Your copy should hold every record verbatim and none of the pictures.
········
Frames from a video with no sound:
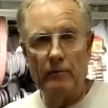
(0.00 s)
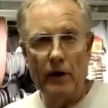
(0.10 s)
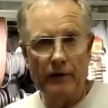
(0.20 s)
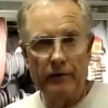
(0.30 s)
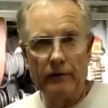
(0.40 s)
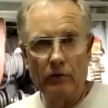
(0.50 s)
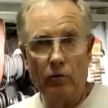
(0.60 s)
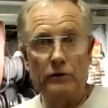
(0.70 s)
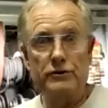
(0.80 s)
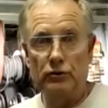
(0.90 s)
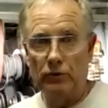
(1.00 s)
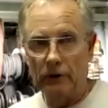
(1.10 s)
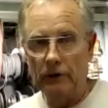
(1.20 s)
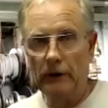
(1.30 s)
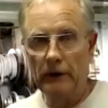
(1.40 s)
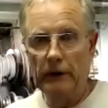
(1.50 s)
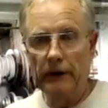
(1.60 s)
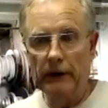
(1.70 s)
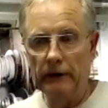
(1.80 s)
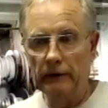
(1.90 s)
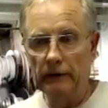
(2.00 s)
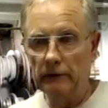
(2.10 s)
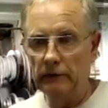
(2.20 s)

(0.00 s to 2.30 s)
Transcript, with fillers: month or sooner. And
········
▶ _Task answer_:
Frames from a video with no sound:
(0.00 s)
(0.10 s)
(0.20 s)
(0.30 s)
(0.40 s)
(0.50 s)
(0.60 s)
(0.70 s)
(0.80 s)
(0.90 s)
(1.00 s)
(1.10 s)
(1.20 s)
(1.30 s)
(1.40 s)
(1.50 s)
(1.60 s)
(1.70 s)
(1.80 s)
(1.90 s)
(2.00 s)
(2.10 s)
(2.20 s)

(0.00 s to 2.30 s)
Transcript, with fillers: month or sooner. And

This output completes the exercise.